Content starts
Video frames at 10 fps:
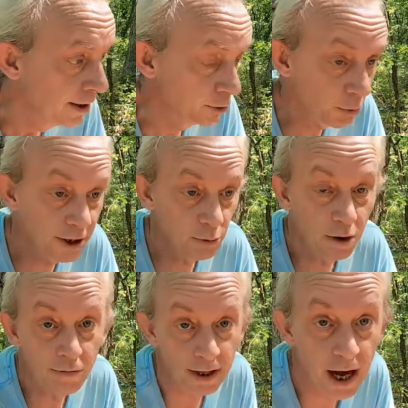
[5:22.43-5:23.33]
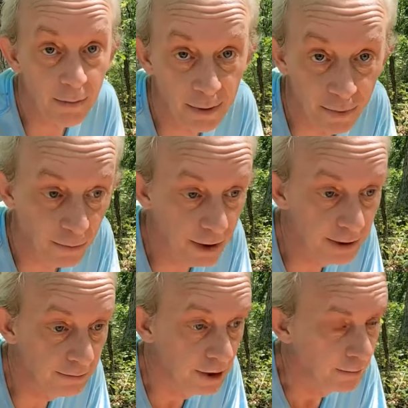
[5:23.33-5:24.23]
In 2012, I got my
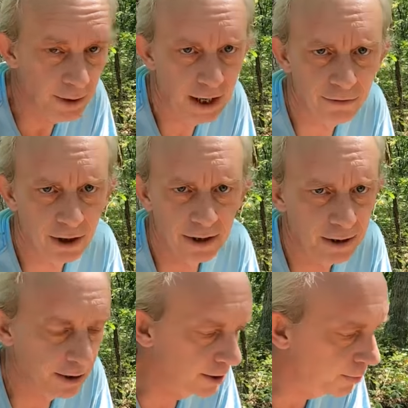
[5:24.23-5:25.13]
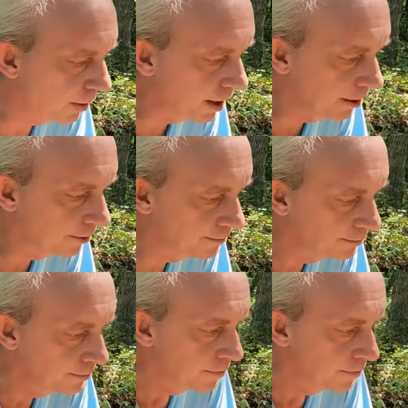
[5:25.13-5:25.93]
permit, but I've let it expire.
Content ends
* TASK BRIEF
Transcribe all the entries precisely. Do not include any picture.

* SOLUTION BELOW
Video frames at 10 fps:
[5:22.43-5:23.33]
[5:23.33-5:24.23]
In 2012, I got my
[5:24.23-5:25.13]
[5:25.13-5:25.93]
permit, but I've let it expire.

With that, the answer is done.